After nearly two decades of delays and failures, the problem is no longer implementation. It is a leadership issue, and a reluctance to engage with civil society and obtain its input on concerns and solutions.

Worse still, the government continues to develop new laws that are disconnected from enforcement reality. The proposed zero-percent alcohol limit is a classic example. No one is advocating for drinking and driving, but a 0.05% blood alcohol limit is internationally accepted as very safe for driving. And countries with these limits – and even higher levels, up to 0.08% – have some of the lowest road fatality statistics. If authorities cannot enforce 0.05%, this challenge will live on with a 0% limit. Laws that cannot be enforced are not solutions. They are distractions.

Accountability cannot be outsourced

National leadership means setting minimum standards, building robust systems, and enforcing them relentlessly. The Department of Transport cannot continue outsourcing accountability to provinces and municipalities while fully aware of their capacity constraints, political interference and competing agendas.

Public transport drivers must be professionally trained and properly licensed. Loopholes that allow fraudulent licences must be closed, and the perpetrators prosecuted. Public transport vehicles must meet clear safety standards, with independent and robust auditing and verification.

Too often, blame is placed solely on drivers, many of whom are underpaid, overworked and pressured to meet impossible targets. In many cases, the real culprits are operators and vehicle owners who force drivers to operate unroadworthy vehicles, speed excessively, and break the law to maximise profits. That reality is routinely ignored.

The cost of doing nothing

When systems fail, the poor pay first, and they pay with their lives. Every morning, parents entrust the state with their children’s safety when they put them into scholar transport and minibus vehicles. That trust is being violated repeatedly. Each fatal crash erodes confidence not only in transport systems, but in governance itself.

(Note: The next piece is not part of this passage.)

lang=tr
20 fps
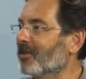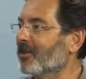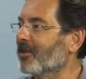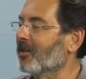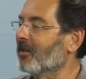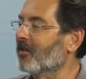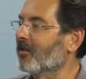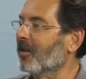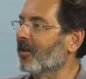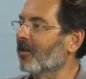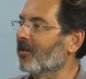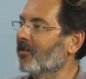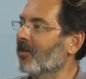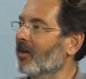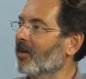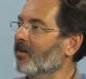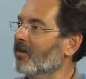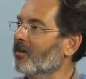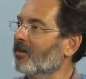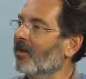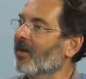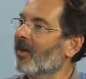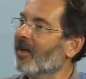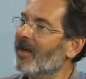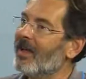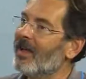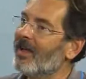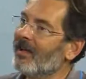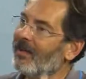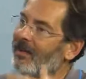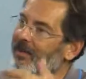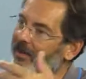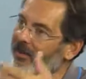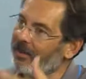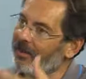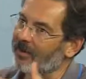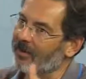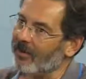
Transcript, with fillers: ciltte belki birazcık daha e,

This is how institutional decay unfolds. Not in one dramatic collapse, but through a steady accumulation of preventable deaths.

The tragedy is not that the problem is complex. The tragedy is that the solutions are known and ignored.

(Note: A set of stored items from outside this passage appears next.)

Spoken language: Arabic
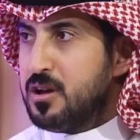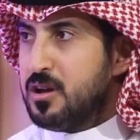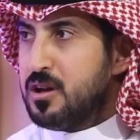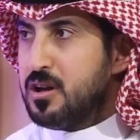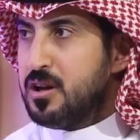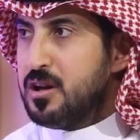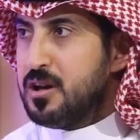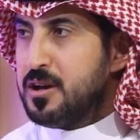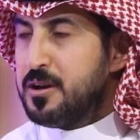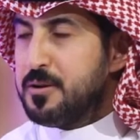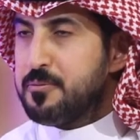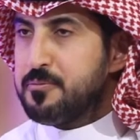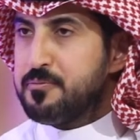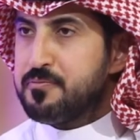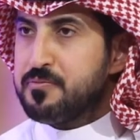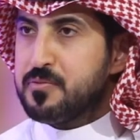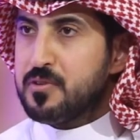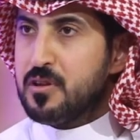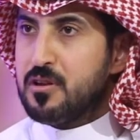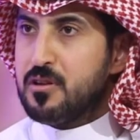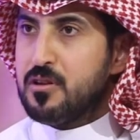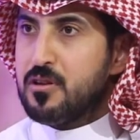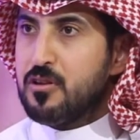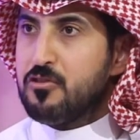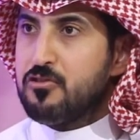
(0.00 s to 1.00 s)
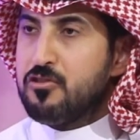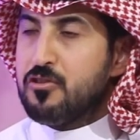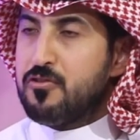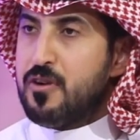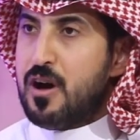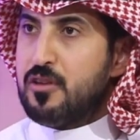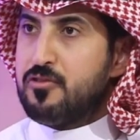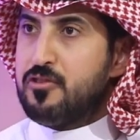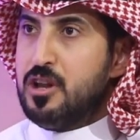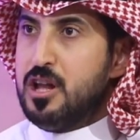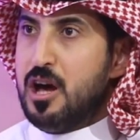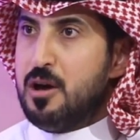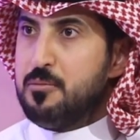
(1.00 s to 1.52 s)
آه،
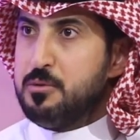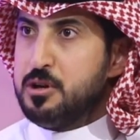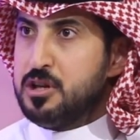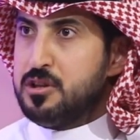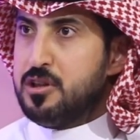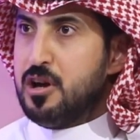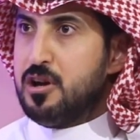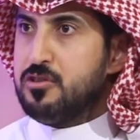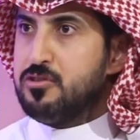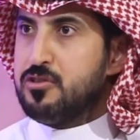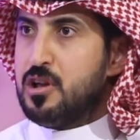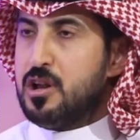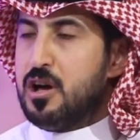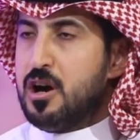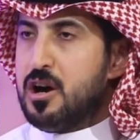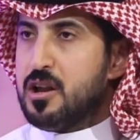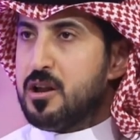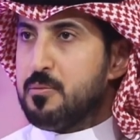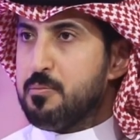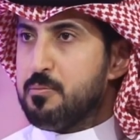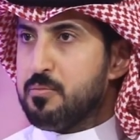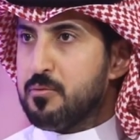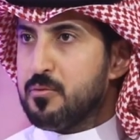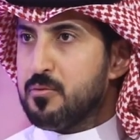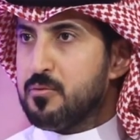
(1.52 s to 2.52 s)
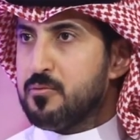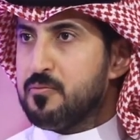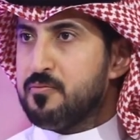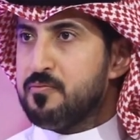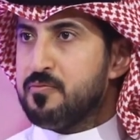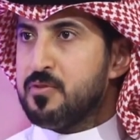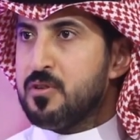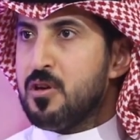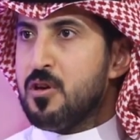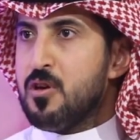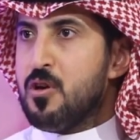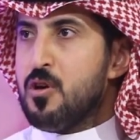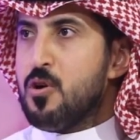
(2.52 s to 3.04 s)
الصفات الحميده عند العرب
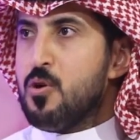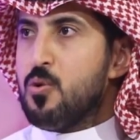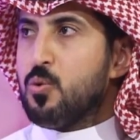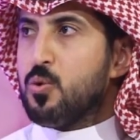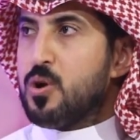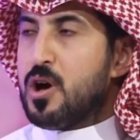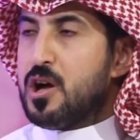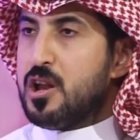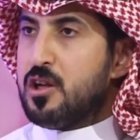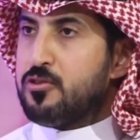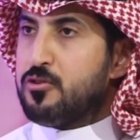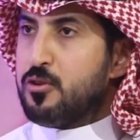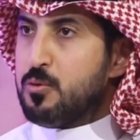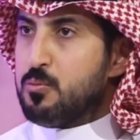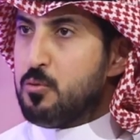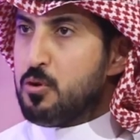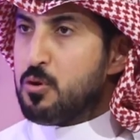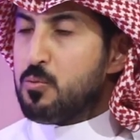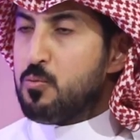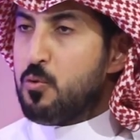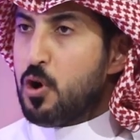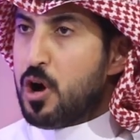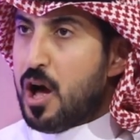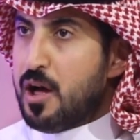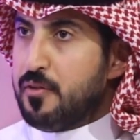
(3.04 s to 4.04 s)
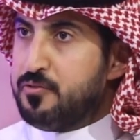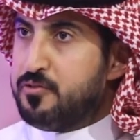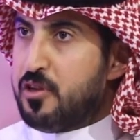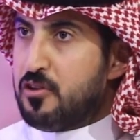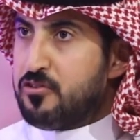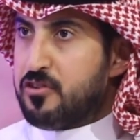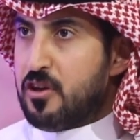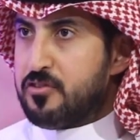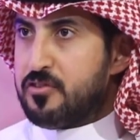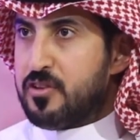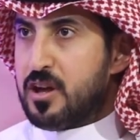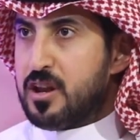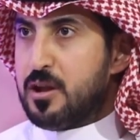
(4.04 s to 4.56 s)
كانت امور
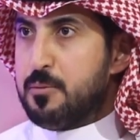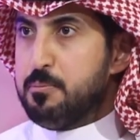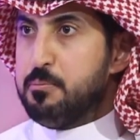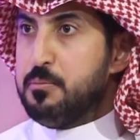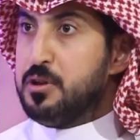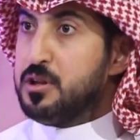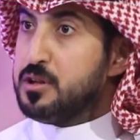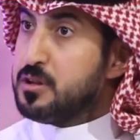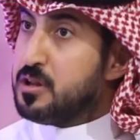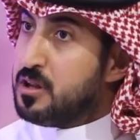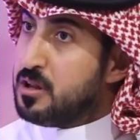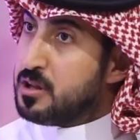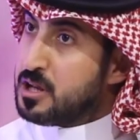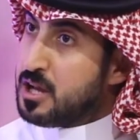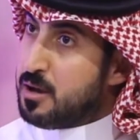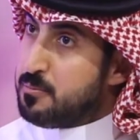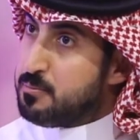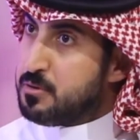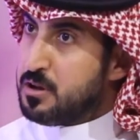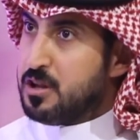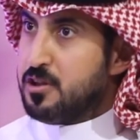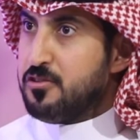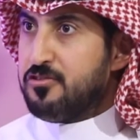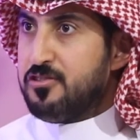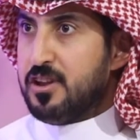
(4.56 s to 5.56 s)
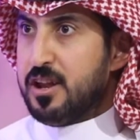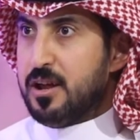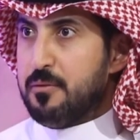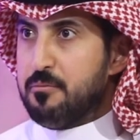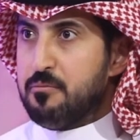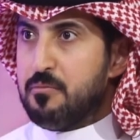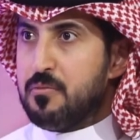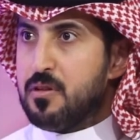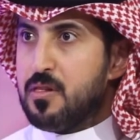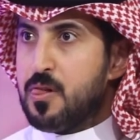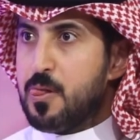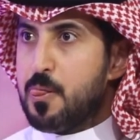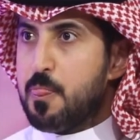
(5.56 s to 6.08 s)
مقدسه ترى من قبل الاسلام
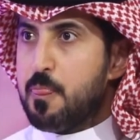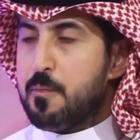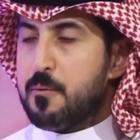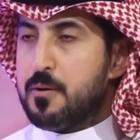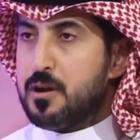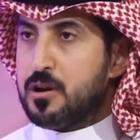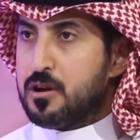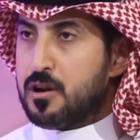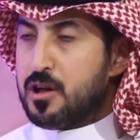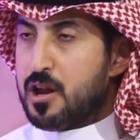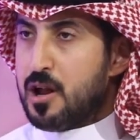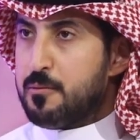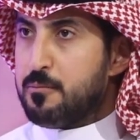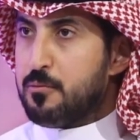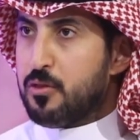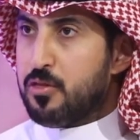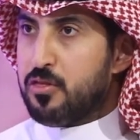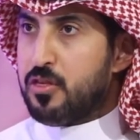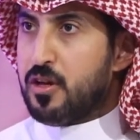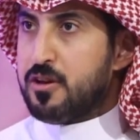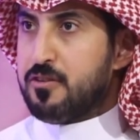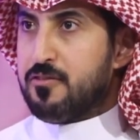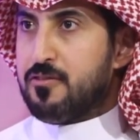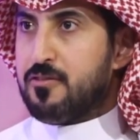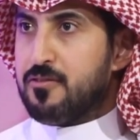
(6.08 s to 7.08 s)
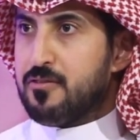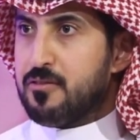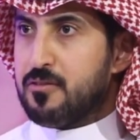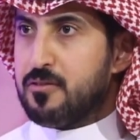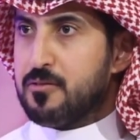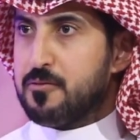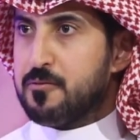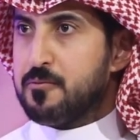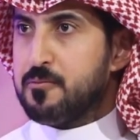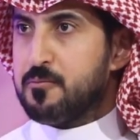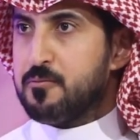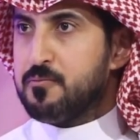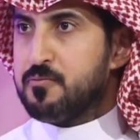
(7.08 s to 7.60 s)
اكرام الضيف
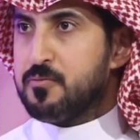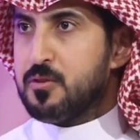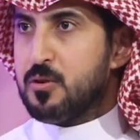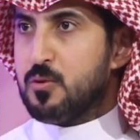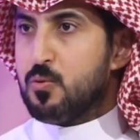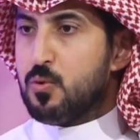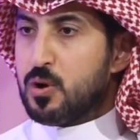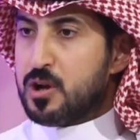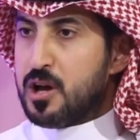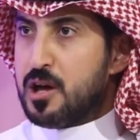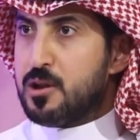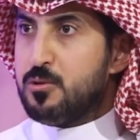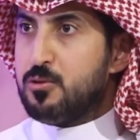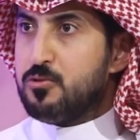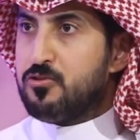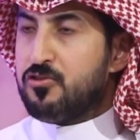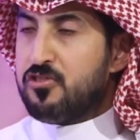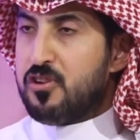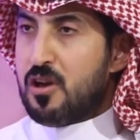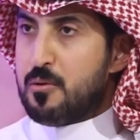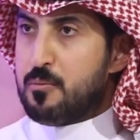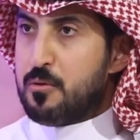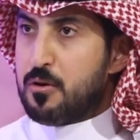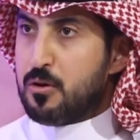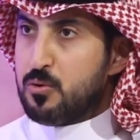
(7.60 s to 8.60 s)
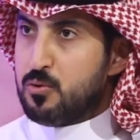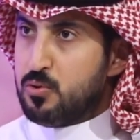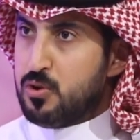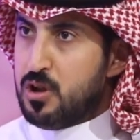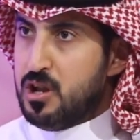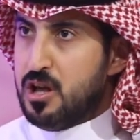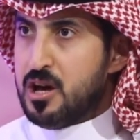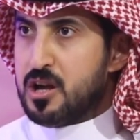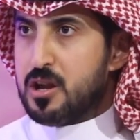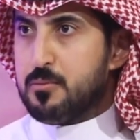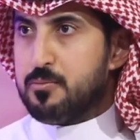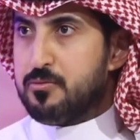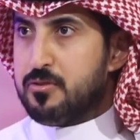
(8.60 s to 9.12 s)
وكانوا يتسابقون
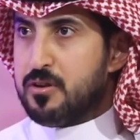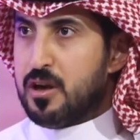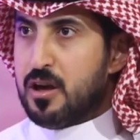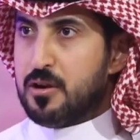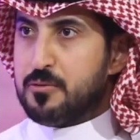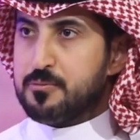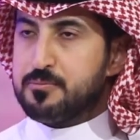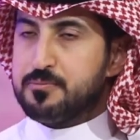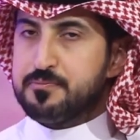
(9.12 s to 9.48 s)
العرب فيها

A call for courage, not sympathy

What is needed is not another task team or temporary enforcement blitz. It is a decisive shift toward professionalising public transport, including the taxi industry, through meaningful cooperation with civil society and industry stakeholders.

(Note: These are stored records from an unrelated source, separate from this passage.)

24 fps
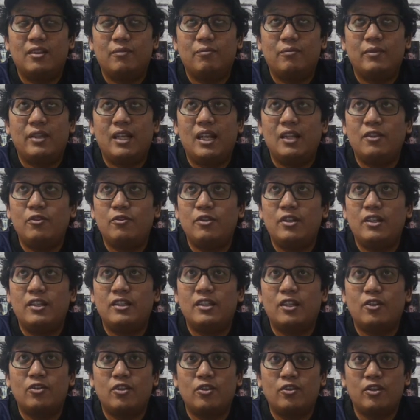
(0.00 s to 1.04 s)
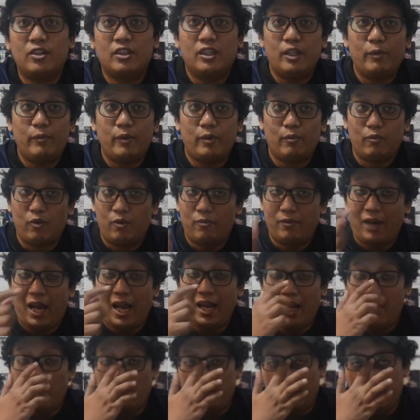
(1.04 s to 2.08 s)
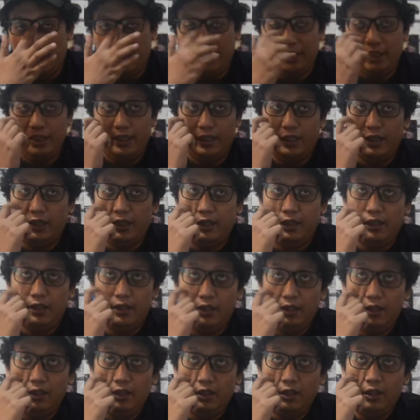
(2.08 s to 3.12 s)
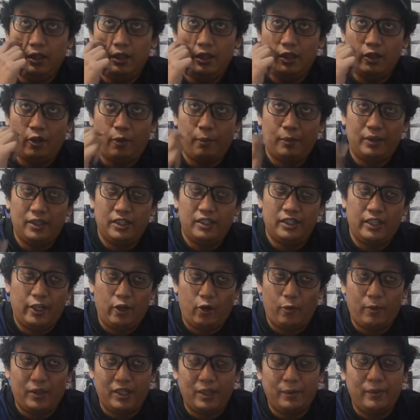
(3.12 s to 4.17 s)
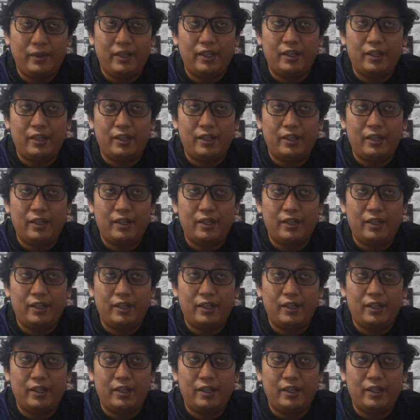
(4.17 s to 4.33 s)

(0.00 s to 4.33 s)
Milan tuh jadi satu satu tim yang belum kalah loh di uh, kompetisi Eropa tapi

That requires confronting corruption head on. It requires insisting on transparency, accountability and the political will to challenge powerful interests that benefit from systemic weakness. These are often the same corruption networks that enjoy protection from people in high places, which is a serious and significant factor that fuels the lack of political will.

Leadership in this context is not about avoiding conflict. It is about preventing funerals. Until the government understands this, these 14 children will not be the last. They will simply be the latest.

And the next time multiple lives are lost on our roads, no one in authority should dare call it an accident. DM

Wayne Duvenage is a businessman and entrepreneur turned civil activist. Following former positions as CEO of Avis and President of SA Vehicle Renting and Leasing Association, Duvenage has headed the Organisation Undoing Tax Abuse since its inception in 2012.